012大悲、ひきさかれたこころ

星川佳信

沖縄が日本に復帰したのは1972年、今から38年前のことでした。その復帰2年前、私は友人とパスポートを携え沖縄を旅しました。8月、夏の青く澄んだ海、サンゴ礁に群がる色とりどりの小魚、こんな世界があったのかという驚きでした。

しかし、戦後27年後の沖縄は、豊かな自然と程遠い現実が横たわっていました。そこは、どこの国とも言えない「異国」でもありました。この頃ベトナムは、大国アメリカと激しい戦争を繰り広げていました。アメリカ軍の劣勢が日に日に増し、戦争は泥沼化の様相を呈していた頃でした。

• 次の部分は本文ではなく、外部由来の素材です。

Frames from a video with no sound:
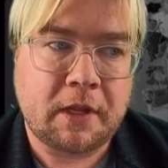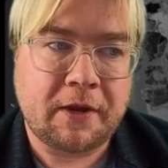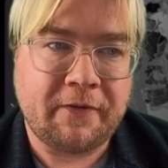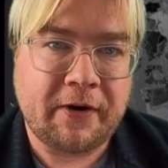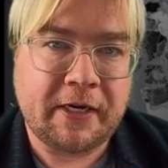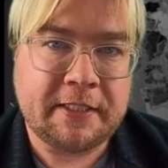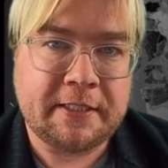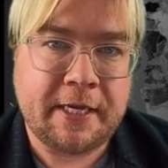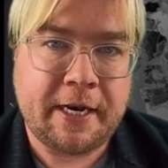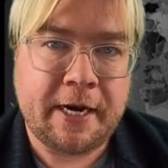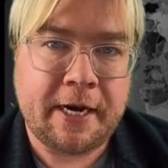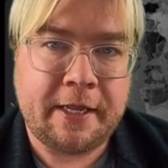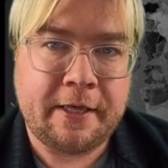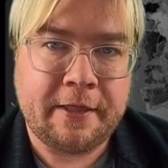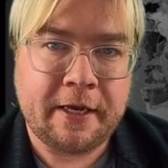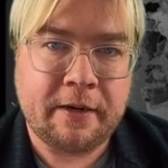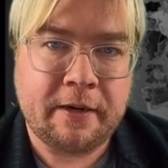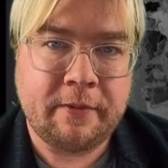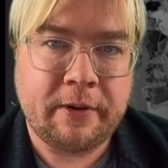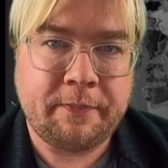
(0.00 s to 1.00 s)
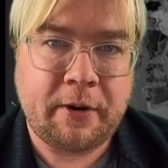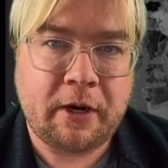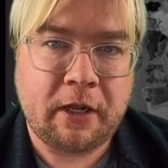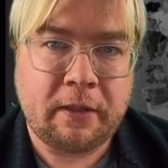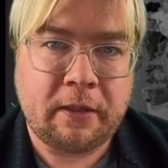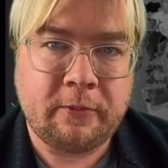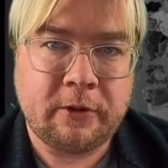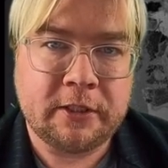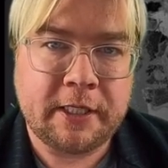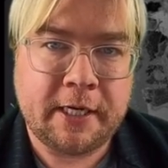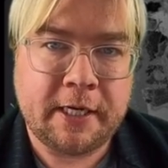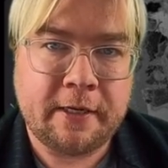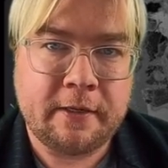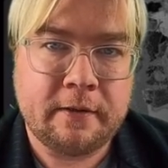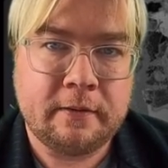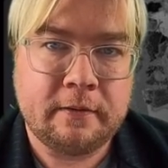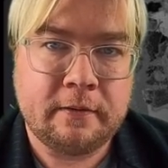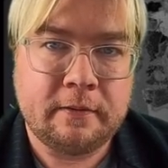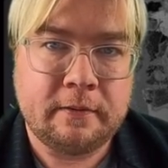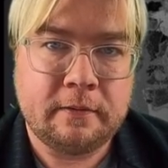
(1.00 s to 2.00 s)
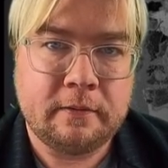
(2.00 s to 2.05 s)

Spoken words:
Have I said anything about polymers yet?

ベトナムから飛来する戦闘機、那覇はさながら米兵の慰安所でした。市街地は軍事基地そのものであり、人々は戦争との背中合わせの暮らしを強いられていました。私が目にしたのは、目の前を飛来する戦闘機B52でした。黒く燻された機体は「死の鳥」と恐れられ、不気味で巨大なものでした。その機体が市街地頭上に轟音をうならせ飛来してきます。その時初めてベトナム戦争を想像し恐怖を肌身で感じました。

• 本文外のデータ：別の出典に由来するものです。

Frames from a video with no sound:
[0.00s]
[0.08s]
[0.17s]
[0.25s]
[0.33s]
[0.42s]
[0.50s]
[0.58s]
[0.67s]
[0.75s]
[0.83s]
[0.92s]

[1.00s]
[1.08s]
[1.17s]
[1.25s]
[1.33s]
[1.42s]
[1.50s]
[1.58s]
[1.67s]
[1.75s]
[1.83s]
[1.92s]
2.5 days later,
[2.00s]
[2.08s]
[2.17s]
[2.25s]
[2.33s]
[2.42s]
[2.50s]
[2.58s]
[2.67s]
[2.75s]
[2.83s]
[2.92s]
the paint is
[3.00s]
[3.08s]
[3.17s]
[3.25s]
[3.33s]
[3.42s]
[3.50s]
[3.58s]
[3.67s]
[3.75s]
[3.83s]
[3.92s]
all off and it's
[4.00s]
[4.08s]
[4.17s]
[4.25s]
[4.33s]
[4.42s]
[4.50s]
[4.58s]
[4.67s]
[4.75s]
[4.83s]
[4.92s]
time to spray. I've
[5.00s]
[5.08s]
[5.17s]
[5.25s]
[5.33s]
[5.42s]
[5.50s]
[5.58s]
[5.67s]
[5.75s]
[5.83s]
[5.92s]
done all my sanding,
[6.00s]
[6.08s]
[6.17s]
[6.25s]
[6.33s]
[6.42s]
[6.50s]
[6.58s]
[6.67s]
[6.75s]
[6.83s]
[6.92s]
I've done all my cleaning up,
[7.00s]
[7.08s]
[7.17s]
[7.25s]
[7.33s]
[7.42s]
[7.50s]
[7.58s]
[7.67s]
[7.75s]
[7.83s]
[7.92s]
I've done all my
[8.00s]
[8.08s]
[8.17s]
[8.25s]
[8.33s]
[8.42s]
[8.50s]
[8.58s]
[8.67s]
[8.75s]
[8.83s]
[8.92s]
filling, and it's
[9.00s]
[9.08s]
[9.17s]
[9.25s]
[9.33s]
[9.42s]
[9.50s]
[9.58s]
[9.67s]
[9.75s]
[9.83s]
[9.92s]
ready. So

敗戦後の27年間、沖縄はアメリカの統治下に置かれ、従属を強いられた。まさに軍事基地そのものでした。そして、戦後65年が経過した今も、変わらない沖縄の現状がそこにあります。

今再び、沖縄県は「普天間基地移設問題」で揺れ動いています。県外移設を求める沖縄県民の願い、受け入れを反対する沖縄県外の住民、分散移設を嫌うアメリカ軍、軍事基地ありきからでは答えは見つかりません。政治に翻弄され続ける沖縄には未だ「戦後」という言葉は当てはまりません。

『大無量寿経』に四十八願の展開があります。その第一願に「説我得仏(せつがとくぶ)、国有地獄餓鬼畜生者(こくうじごくがきちくしょうしゃ)、不取正覚(ふしゅしょうがく)」(真宗聖典15頁)と説かれています。「この国に地獄・餓鬼・畜生があるなら私は仏にならない」という法蔵菩薩の誓いです。つまり、人が人として生きることのできない世、国があるなら、私は仏にならないという誓いです。どこまでも人間の悲しみ・痛みに追随する仏のはたらきが「大悲の本願」であることを深く思い知らされます。